Unfortunately, the Act does not define what “adequate procedures” are and the position is not made any easier by the fact that the Government has not published its Guidance on the matter. This is a concern given that the Act is to come into force in April 2011 and that companies will be expected to have these procedures in place before then. The Government’s recent decision to postpone the implementation of the Act until April 2011 should assist companies to some degree.  This decision was made to allow for a consultation to be launched in September 2010 which will look at what companies need to do to ensure that they comply with the law. A statement on the Ministry of Justice’s website states:

“In September the Government will launch a short consultation exercise on the guidance about procedures which commercial organisations can put in place to prevent bribery on their behalf.”

Whilst a number of companies will have procedures in place to comply with the Foreign Corrupt Practices Act 1977, those procedures will have to be reviewed in light of this legislation and other companies will have to start from a lower base.   

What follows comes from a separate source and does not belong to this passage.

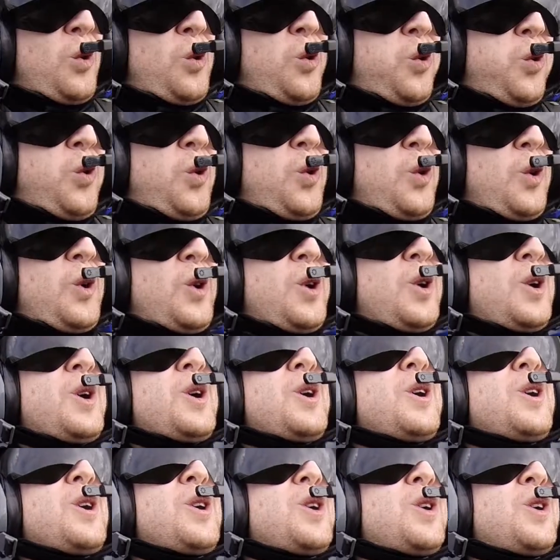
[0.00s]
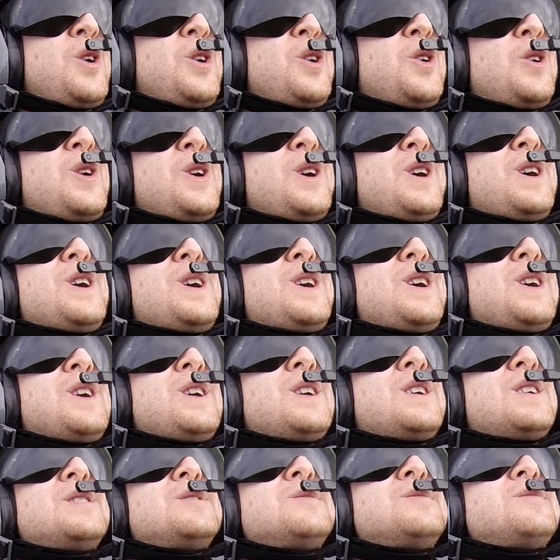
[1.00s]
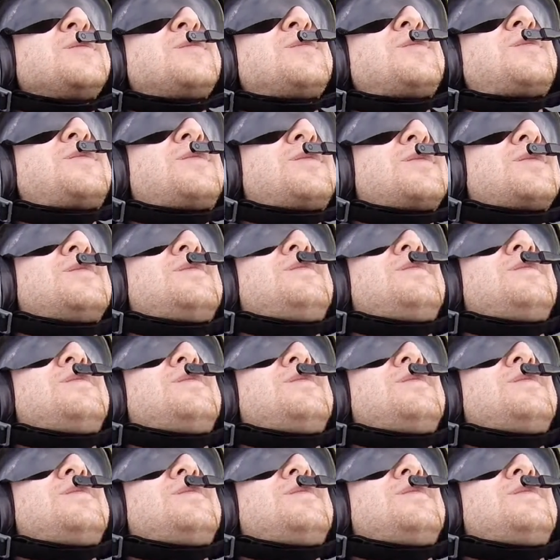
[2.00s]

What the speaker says: And this guy was incredibly cool. He was the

How detailed will the Guidance be?

The Guidance is unlikely to be detailed, focussing more on a generic set of principles for companies to follow. It will not be prescriptive in nature, and each company will have to adapt its’ own procedures to its’ own specific business and associated risks.

When will the Guidance be published? 

“This will be published early in the New Year to allow businesses an adequate familiarisation period before the Act commences.” – Ministry of Justice

What can companies therefore do in the interim to ensure they are compliant with the legislation?

As the publication of the Guidance in the New Year will not allow for much time to implement procedures before the Act comes into force, there are other sources available from which indicators can be taken of what could be adequate procedures within the context of the Act. Examples include:

The Serious Fraud Office’s guidance on self reporting of corrupt practices;

The US sentencing guidelines for breaches of the Foreign Corrupt Practices Act 1977; and

The Financial Services Authority’s report on “Anti bribery and corruption in corporate insurance broking” issued in May 2010.

This latter report is a good indicator of what procedures should be adopted in the insurance broking context and concluded “that many firms are not currently in a position to demonstrate adequate procedures to prevent bribery”.

Immediate action to demonstrate adequate procedures

What is clear from the above indicators is that there should be acceptance and proactive development of anti bribery procedures within companies and those procedures should be implemented from Board level downwards.

The Board should develop an anti bribery culture, and have a stated company ethics policy.

Directors and senior managers should take a lead on implementing and reviewing that policy and the company should conduct a risk and vulnerability assessment of the likely difficulties to be encountered in its’ business line so as to identify and manage those risks and prevent bribery.

Other suggested actions include the implementation of financial and management controls and procedures to limit the possibility of bribery together with the publication of clear policies on topics such as gifts and corporate hospitality.

Other procedures include staff training on anti corruption policies and procedures, implementation of whistle blowing procedures and the vetting of representatives and agents, particularly those operating in different jurisdictions.

If not already doing so, companies need to start work on these issues as soon as possible and seek professional assistance in doing so.

What of senior officers?

Company senior officers must be active in ensuring that the company is complying with the Act. This is important because if it is shown that an offence under Section 1, 2 or 6 of the Act was committed with the consent or connivance of a senior officer or a person purporting to act in such capacity then that senior office may also be guilty of an offence (Section 14). The importance of this is highlighter by the fact that the maximum sentence for an individual convicted of an offence in such circumstances could be a period of imprisonment of 10 years, putting to one side ancillary action following conviction, such as the imposition of confiscation and directors disqualification orders. 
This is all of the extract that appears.